Previous studies have reported difficulties using flow sensors in preterm neonates because of leak [4]. In this study, flow was measured by a pressure transducer contained within the y piece of the nasal prongs and interpreted by software which the manufacturer states stabilises the flow signal despite variation in air leak from the baby’s nose and mouth (Giulia neonatal ventilator, Ginevri, Italy). The reliability of the flow sensor contained in the Giulia has been assessed on a simulated neonatal model [13]. In that study, the flow sensor was reported to detect 100% of simulated spontaneous breaths in the presence of up to 46% leak from the prongs [13]. The device has been used in subsequent studies without issues regarding synchronisation being reported [5, 18]. Gizzi et al. highlighted that SNIPPV using the Guilia was superior to non-synchronised NIPPV in reducing desaturations, bradycardias and apnoeas in preterm infants [5]. Other studies have emphasised the importance of synchronised rather than non-synchronised NIPPV. Huang et al. found that synchronised NIPPV reduced respiratory effort and improved gas exchange when compared with non-synchronised NIPPV [7]. Furthermore, in a study researching the effects of NIPPV on the infant’s breathing, NIPPV was shown to only increase the tidal volume of individual breaths when the onset of the inflation coincided with spontaneous inspiration [17]. The provision, therefore, of inflations synchronised to the infants’ respiratory efforts, maybe responsible for the reduced work of breathing during SNIPPV. We were, however, unable to assess this, as the infants were studied when extubated, and thus, it was not possible to make measurements from the airway. An alternative explanation is that SNIPPV may have provided a higher distending pressure than HHHFNC.

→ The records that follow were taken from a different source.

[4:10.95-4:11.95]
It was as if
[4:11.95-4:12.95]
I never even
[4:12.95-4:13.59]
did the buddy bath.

Whilst we have demonstrated a lower work of breathing on SNIPPV compared to HHFNC, but access to SNIPPV may be limited. In a survey of UK practice in 2008, only 37% of tertiary NICUs were using synchronised SNIPPV [16]. Subsequently, there have been 10 RCTs or quasi-randomised trials involving 1431 infants post-extubation. The systemic review demonstrated NIPPV was associated with a significant reduction in need for reintubation and air leaks [10]. In addition, ten trials have examined early NIPPV versus CPAP in the first 6 h after birth and demonstrated a significantly reduced risk of requiring intubation [10]. Those data and ours suggest neonatal practitioners should consider NIPPV in their suite of respiratory modes.

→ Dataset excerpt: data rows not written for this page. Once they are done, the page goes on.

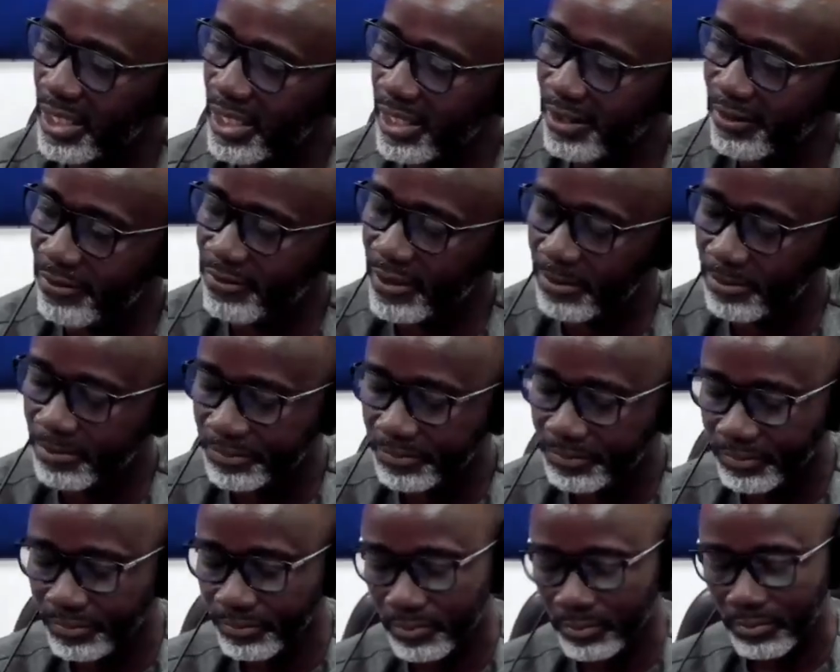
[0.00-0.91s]
FM.
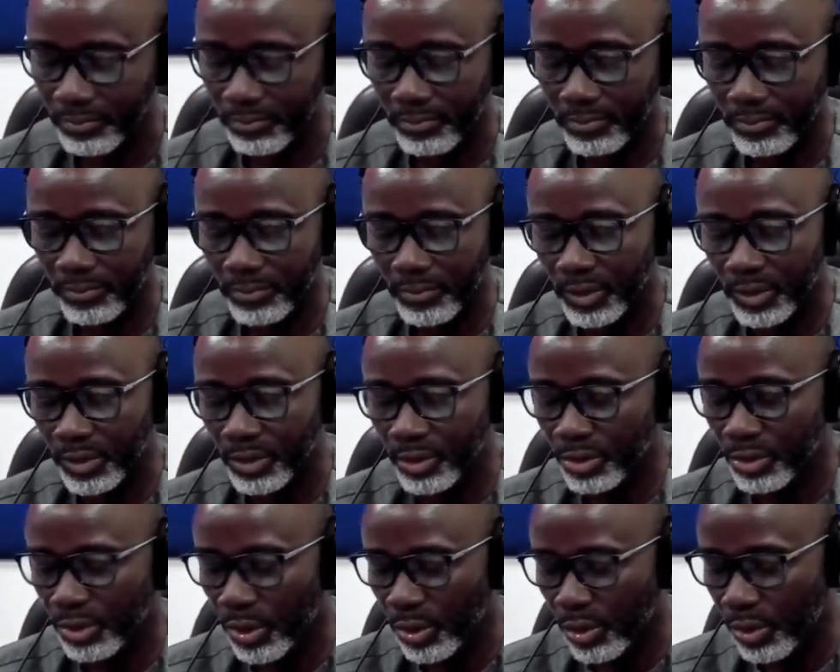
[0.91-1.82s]

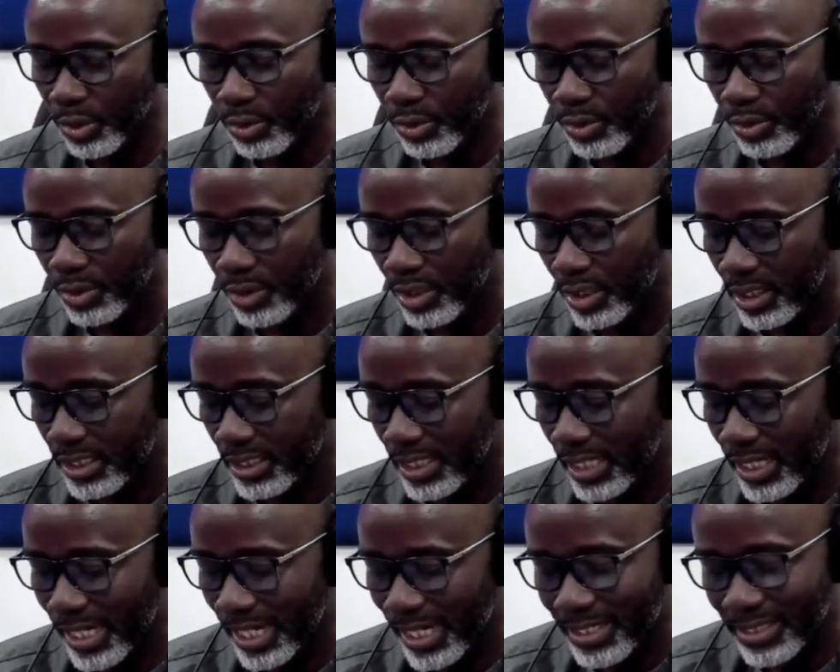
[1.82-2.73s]
So
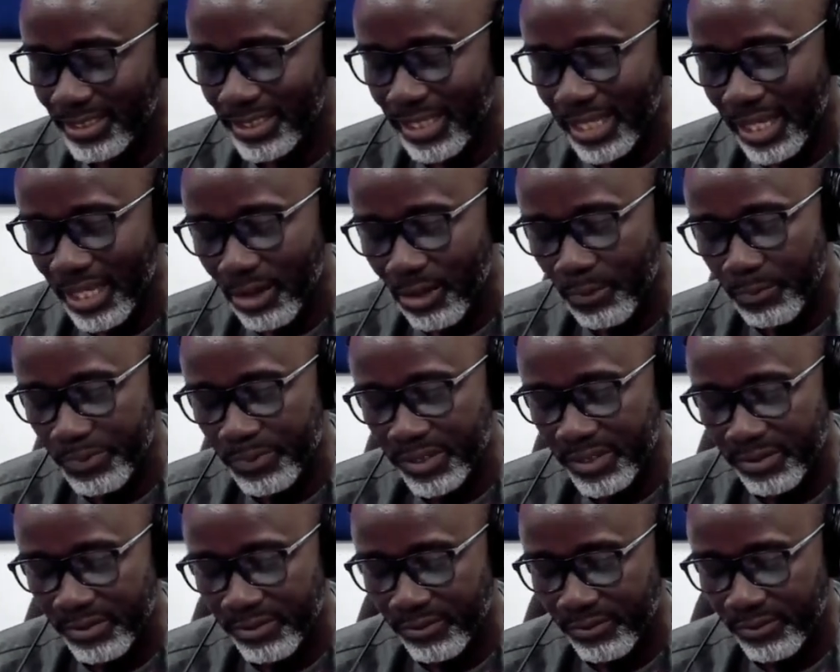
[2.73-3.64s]
the lines are
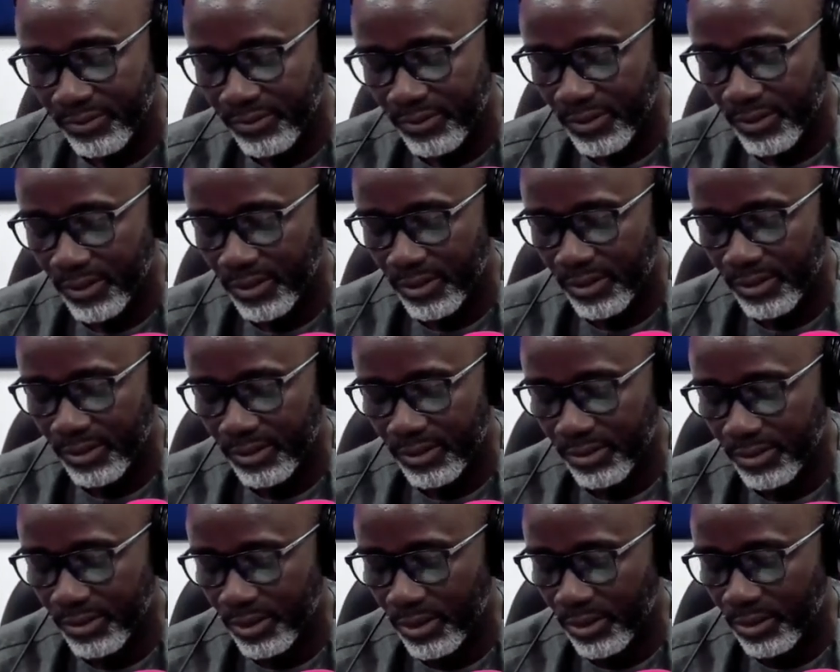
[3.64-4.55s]
open for
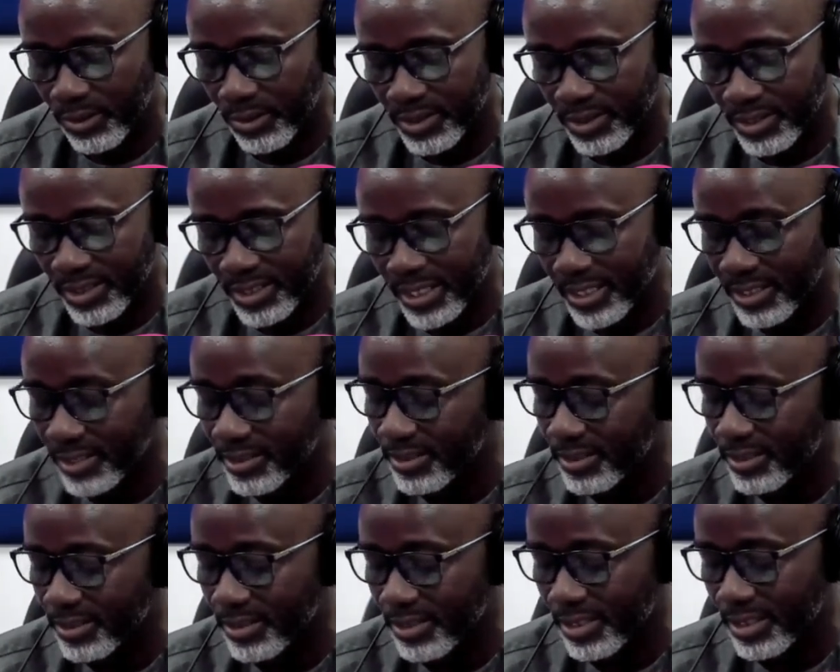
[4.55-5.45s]
your
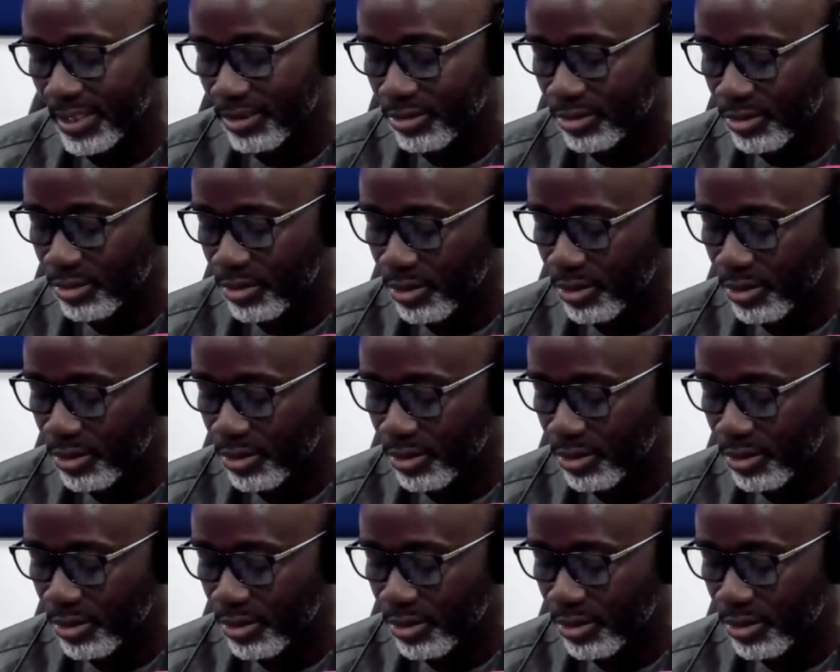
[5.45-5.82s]
concerns and your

There are strengths and some limitations to this study. It is the first study to compare the work of breathing during SNIPPV to that on HHHFNC. Our protocol did not include assessment of carbon dioxide or blood pressure levels, but we did demonstrate no significant differences in the number of desaturations between the two groups. The study was terminated when only half the planned sample size had been studied, as in all nine of those infants the WOB were lower during SNIPPV than during HHHFNC. The researcher who analysed the WOB and TAA traces was aware of the modalities and that previous studies had been terminated half way through when consistently one modality proved superior to the other. This may have introduced bias, but there are no significant differences in the demographics according to order of mode studies and infants were studied on both modalities. It is also possible that the finding is, therefore, a type I error, but statistically that is very unlikely with such a small p value (0.0077) for the primary outcome. Thirty-two parents were approached, and 21 agreed for their infants to take part. Those not included compared to those included did not differ significantly with regard to their birth weight or gestational age. We do not present long-term outcome data, but the lower work of breathing on SNIPPV is likely to be advantageous.

In conclusion, we have demonstrated that SNIPPV compared to HHHFNC significantly reduced the work of breathing and TAA in preterm infants studied immediately post-extubation.